About
Hello! My name is Michael Tang. I'm a recent graudate from the University of Colorado - Boulder with degrees in computer science and mathematics. My interest in computer science involve computer vision, mobile application development, and programming language development. In my free time, I enjoy making small projects ranging from iOS apps, themes/packages for jailbroken iPhones, building interpreters and compilers, to even working on my own programming language! Plus this silly attempt at making my own website, recalling my all strengths in CSS. Scroll below to see my past projects, profession, and contact information!
Prelude
(view parallax effect on your mobile device)
One of my favorite things to do is craft new icons for iPhones. I went back to the old iOS icons ideas and crafted each icon you see below from scratch. This year-long project yielded 50+ icons and over 3K downloads on the Cydia Store. The complete list of icons are here and my previous work of icons before flatness took over.
MacOS GUI for iPhone
Jailbreaking iPhone gives users more than just the ability to change the apperances of icons; it can also change the entire experience. My most recent theme redesigned the home screen of iPhones to be of a Mac! This particular theme has accumulated 200K+ downloads. See a review here.
Acorn - Programming Language
One of my more ambitious project, Acorn, is a programming language made from scratch. It's the most challenging project I've taken on so far. Building a program that takes a program with infinite combinations of legal input became a mind-boggling realization. This project took a month to complete and nearly a year to refine. Acorn is an interpreted-programming language written in Python, which means that Acorn code becomes translated into and evaluated in Python. The goal of this project was to learn more about language creation, lexing, recursive-descent parsing, interpreting, language syntax/semantics, parse tress, abstract syntax trees, abstract-memory handling, lexical scoping, etc...
Iris - Assistive Technology
Iris is an iOS app that assist those with visual impairments. Iris uses Tesseract - OCR to analyze image-text and converts it to digital text. A feature of Iris translates further this image-text by turning it into viberation-braille. See a demonstration video here.
Profession
June 2018 - Present Software Engineer : Microsoft
I'm currently a software engineer at Microsoft up in Redmond, WA.

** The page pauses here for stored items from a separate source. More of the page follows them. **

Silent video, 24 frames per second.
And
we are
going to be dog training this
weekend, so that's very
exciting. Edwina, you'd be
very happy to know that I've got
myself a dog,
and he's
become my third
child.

Jan 2018 - May 2018 Teaching Assistant : University of Colorado - Boulder, Department of Computer Science
Taught a recitation course for an introduction Python course offered by the Department of Computer Science every week. My responsibilities included teaching, grading homeworks and exams, and holding office hours.
Jun 2017 - Dec 2017 Course Assistant : University of Colorado - Boulder, Department of Computer Science
I held office hours for the students of the Intro to Programming summer and fall 2017 class at CU Boulder. My responsibilities include holding hours of assistance for individuals with computer science questions regarding the course and assignments. The intro programming class centralizes around C++, learning variables, control structures, loops, classes, and basic I/O.

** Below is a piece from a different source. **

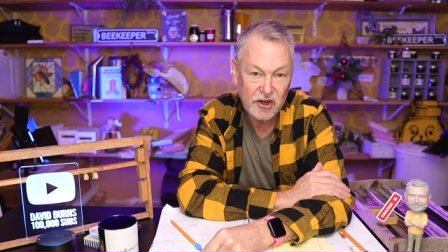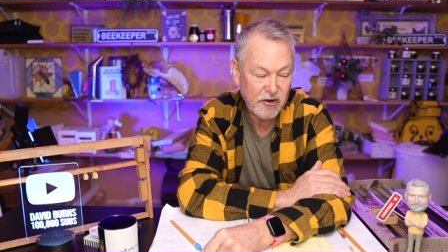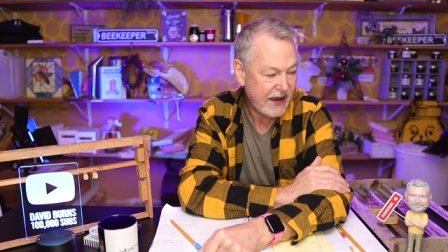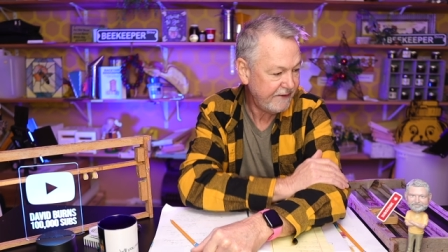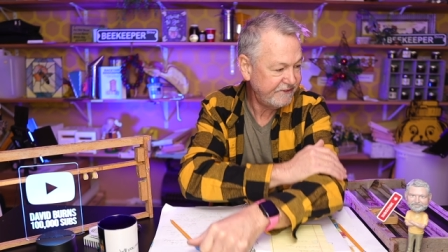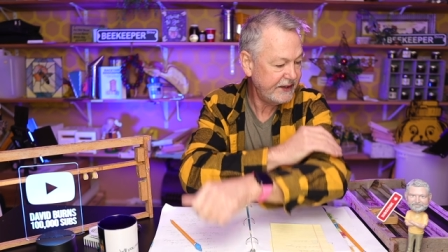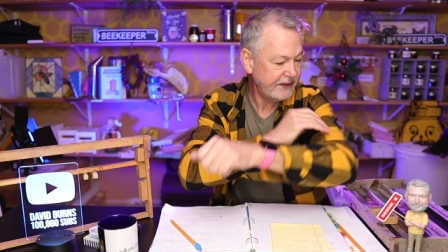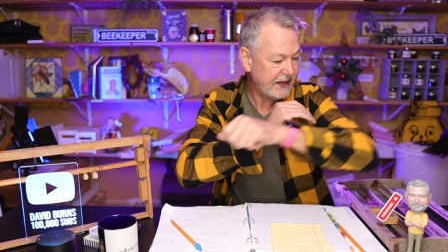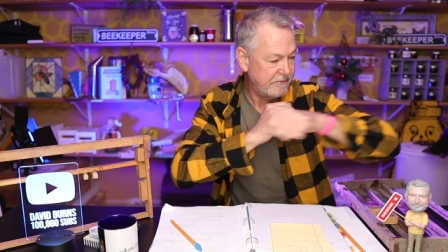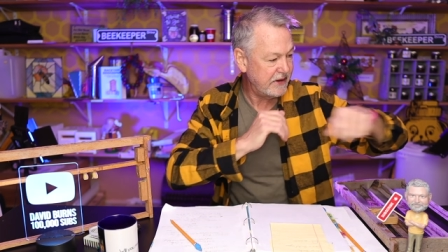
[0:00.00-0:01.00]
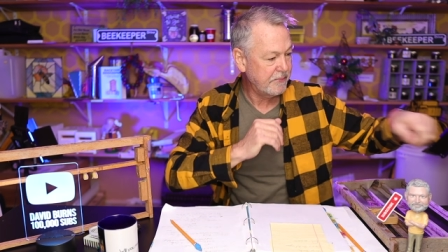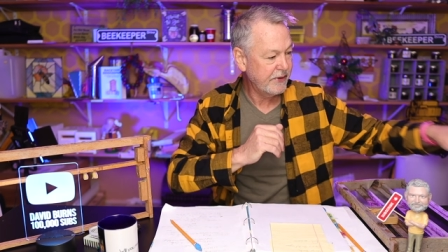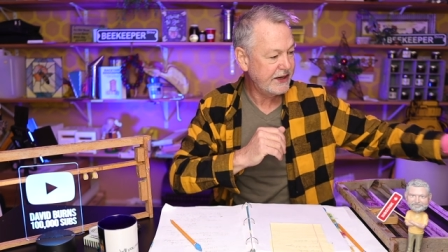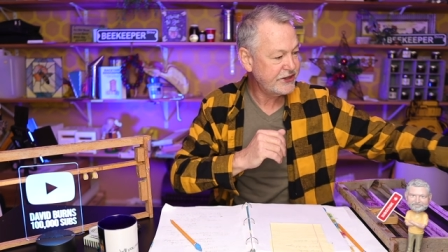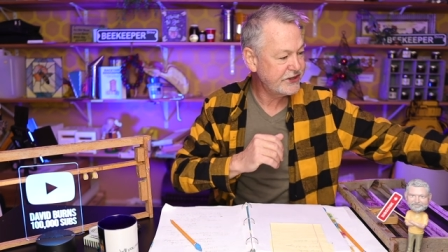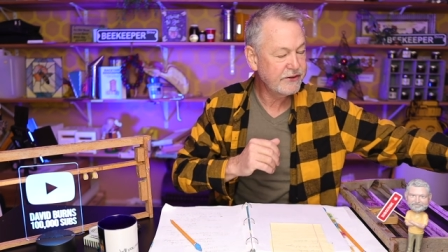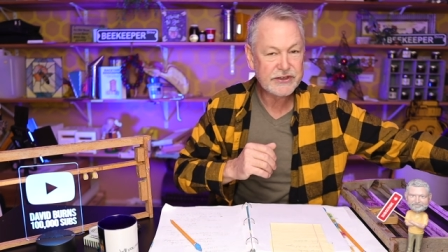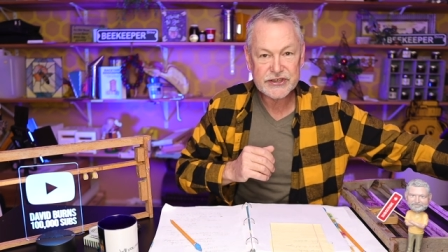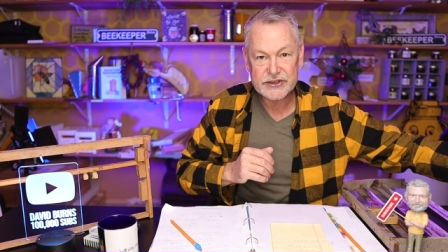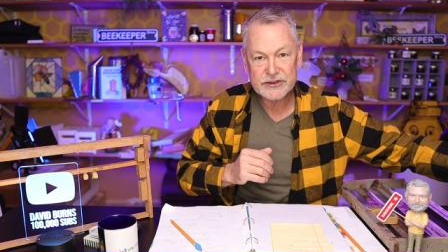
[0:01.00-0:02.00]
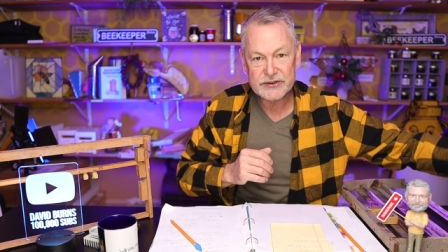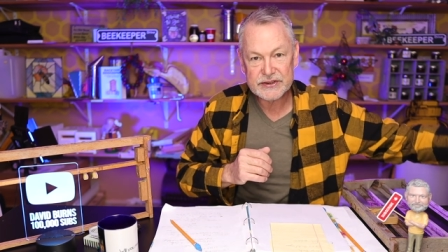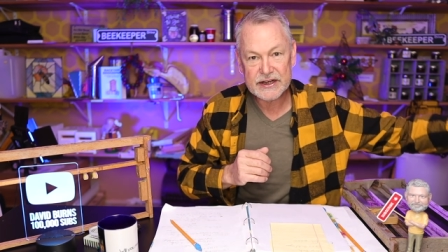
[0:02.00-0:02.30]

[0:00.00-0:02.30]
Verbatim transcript: graft it, and remember I showed you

Aug 2016 - May 2017 Tutor : Boulder High School
I met once a week with the 9th grade AVID (Advancement via Individual Determination) students. I tutored AVID students mostly on mathematics and physics.
Aug 2014 - Oct 2017 Student Assistant : University of Colorado - Boulder, Norlin Archive
2016 - 2017: Worked with others tracking all collections within the Norlin Archives in preparation to move their local database to an online database solution. My responsibilities included cross-referencing collections within the Norlin Archive stacks against their local database and finding anomalies.
2015-2016: I handled a subset of photograph order from patrons wishing to having historic/university photographs digitized for non-profit/profit use. My responsibilities included corresponding with the patrons, handling payments, and digitization of photographs.
2014-2015: Developed Python scripts to automate the process of floppy disk analysis. A large set of floppy disks were digitized, and each disk produced an extensive log on its state-of-condition. These Python script batch-examined the logs and yielded a report concerning possible corruption on track/sectors of disks.